Directions for this task:
In the copy, include every entry exactly but none of the images.

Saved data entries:
+ + + + + + +

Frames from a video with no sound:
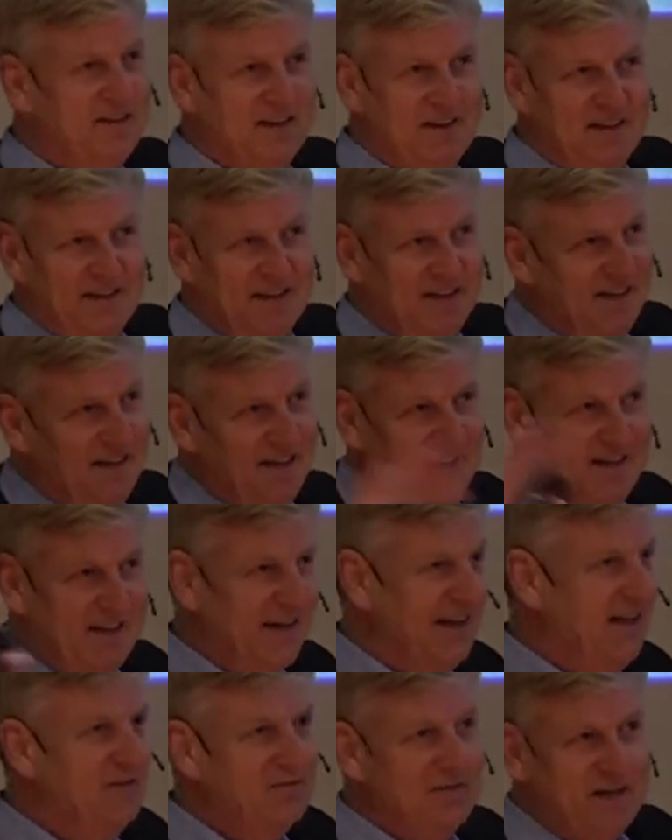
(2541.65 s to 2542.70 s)
in, in
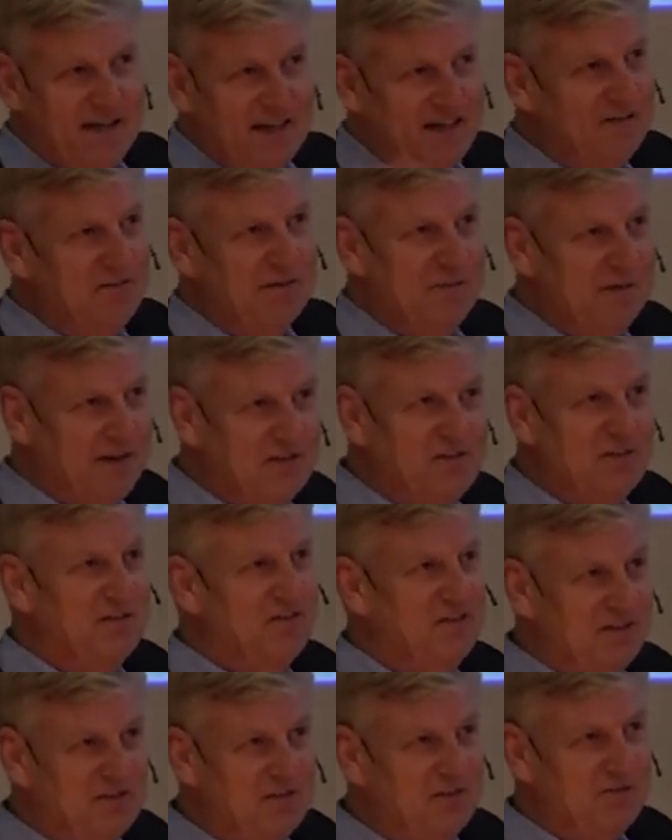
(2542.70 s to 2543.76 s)
our healthcare
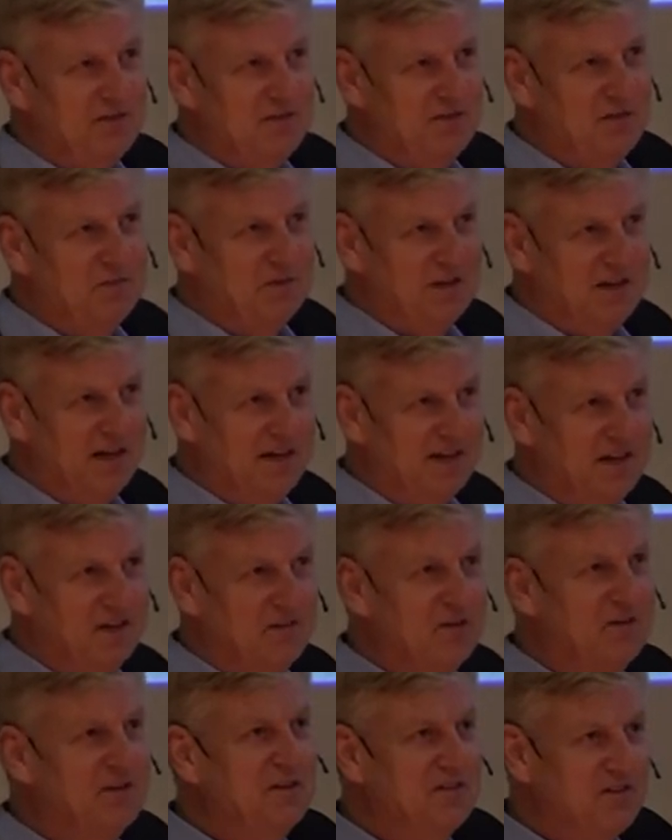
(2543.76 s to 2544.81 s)
information system or something like
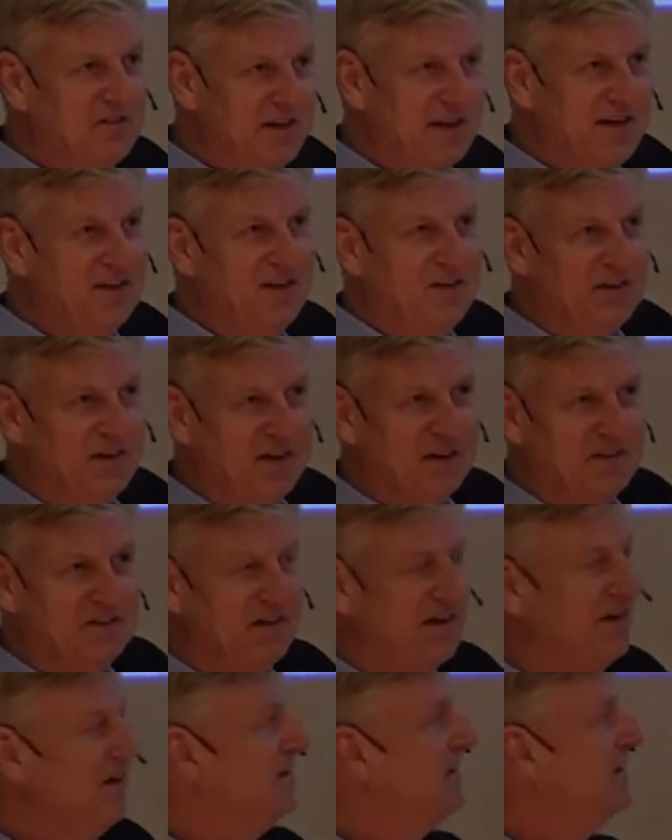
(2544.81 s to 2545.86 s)
that. So there's the real
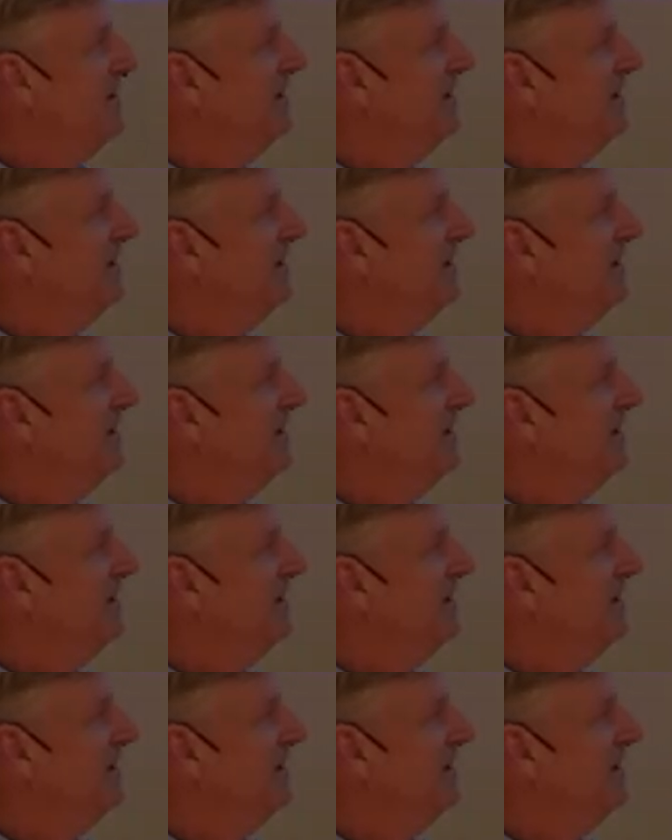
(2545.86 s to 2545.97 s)
data.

+ + + + + + +

Result for this task:
Frames from a video with no sound:
(2541.65 s to 2542.70 s)
in, in
(2542.70 s to 2543.76 s)
our healthcare
(2543.76 s to 2544.81 s)
information system or something like
(2544.81 s to 2545.86 s)
that. So there's the real
(2545.86 s to 2545.97 s)
data.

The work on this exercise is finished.